Karen Buckley: A timeline to murder
21-year-old Alexander Pacteau this morning admitted to murdering Karen Buckley after a night out in Glasgow last April.
Following Pacteau's guilty plea before Lady Rita Rae, Glasgow High court heard how Karen, a 24-year-old nurse from Cork, had left the Sanctuary nightclub at approximately 1am on the morning in question, crossed the road and was seen on CCTV speaking to Pacteau.
Using CCTV and forensic evidence, Scottish police subsequently established that Pacteau drove Ms Buckley from the vicinity of the club in the direction of her apartment only to pull into Kelvin Way for approximately 12 minutes.

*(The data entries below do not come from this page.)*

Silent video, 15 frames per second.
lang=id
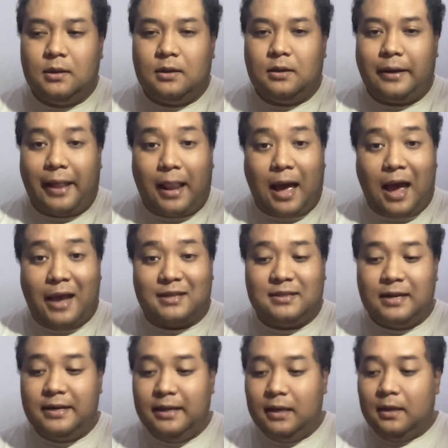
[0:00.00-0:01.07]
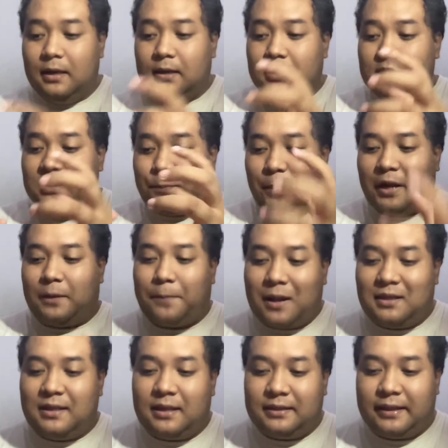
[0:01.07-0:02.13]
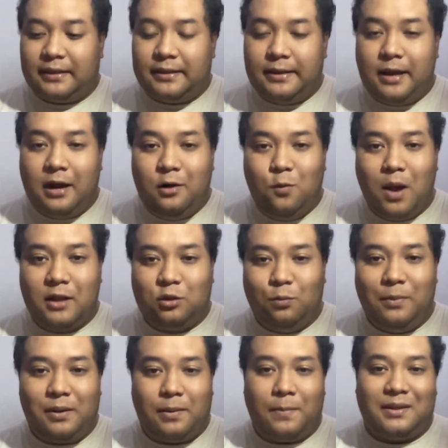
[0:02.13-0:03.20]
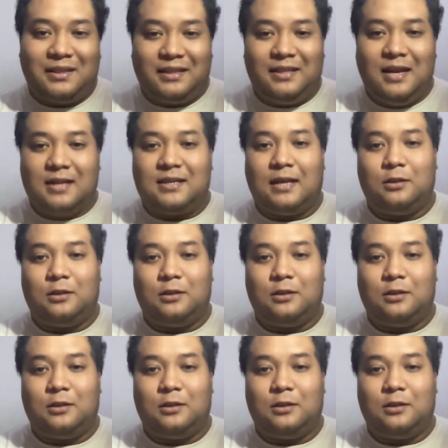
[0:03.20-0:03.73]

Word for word: uh, eh, LKS jadi spare partnya T32 itu mirip sama T31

It was in this 12 minute timeframe that Alexander Pacteau murdered Karen Buckley by choking her and beating her repeatedly in the head with a large wrench.
Pacteau then discarded Ms Buckley’s bag in a park near his apartment on Dorchester Avenue in West Glasgow. Pacteau’s housemate’s mother was visiting on the night of the murder – both she and Pacteau’s housemate were asleep as he brought Ms Buckley’s body into his bedroom where he kept it for the night.
Scottish Prosecutors then outlined how in the hours after the murder, Pacteau used his smartphone to search the internet for information on sodium hydroxide, a chemical better known as caustic soda, which is commonly used as a drain cleaner.
Over the next two days Pacteau bought dozens of litres of the chemical from stores across north Glasgow. While his housemate was out hillwalking with his mother, Pacteau submerged his victim’s body in caustic soda in his apartment’s bathtub.

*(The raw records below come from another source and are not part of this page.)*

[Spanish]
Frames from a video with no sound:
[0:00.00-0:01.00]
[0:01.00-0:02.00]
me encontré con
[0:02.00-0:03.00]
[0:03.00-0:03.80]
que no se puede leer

The chemicals did not work as he had intended. He then wrapped the body in a duvet, brought it to his room, and cleaned his apartment before his housemate returned.
The next day he attempted to destroy the evidence of his crime and attempts to hide the murder, and bought a barrel in which he placed Ms Buckley’s remains, partially covering it in sodium hydroxide.
Pacteau then locked the barrel and hid it under a sheet and other items in a storage unit on a farm north of Glasgow.
Ms Buckley’s friends quickly became concerned for her whereabouts shortly after she left the nightclub. They called the police the next day, who used CCTV footage to trace Pacteau.
He was questioned as a witness in a missing person case, a status that changed when sniffer dogs indicated that a body had been in Pacteau’s car. DNA samples taken from his apartment showed traces of Ms Buckley’s blood, and scratches on his arms indicated that he had been in a recent struggle.

Mr Pacteau had claimed that Ms Buckley had come with him to his apartment, injured herself in his room, and then walked home. Forensic evidence of blood taken from his car proved that this was not the case. Pacteau was detained by police at lunchtime on the Wednesday April 15.
After Pacteau was named in the media as the last person to see Ms Buckley alive, a member of the public contacted police to inform them that Pacteau used to sell fireworks that he kept in a storage unit on a farm north of Glasgow.

It was here that police discovered Ms Buckley’s body, less than four days after she had disappeared.
Pacteau had then claimed that he had struck Ms Buckley after she hit him first. He said that this happened in his room, but a combination of CCTV evidence and blood samples from Pacteau’s car proved that Ms Buckley was dead by the time she was brought to the apartment.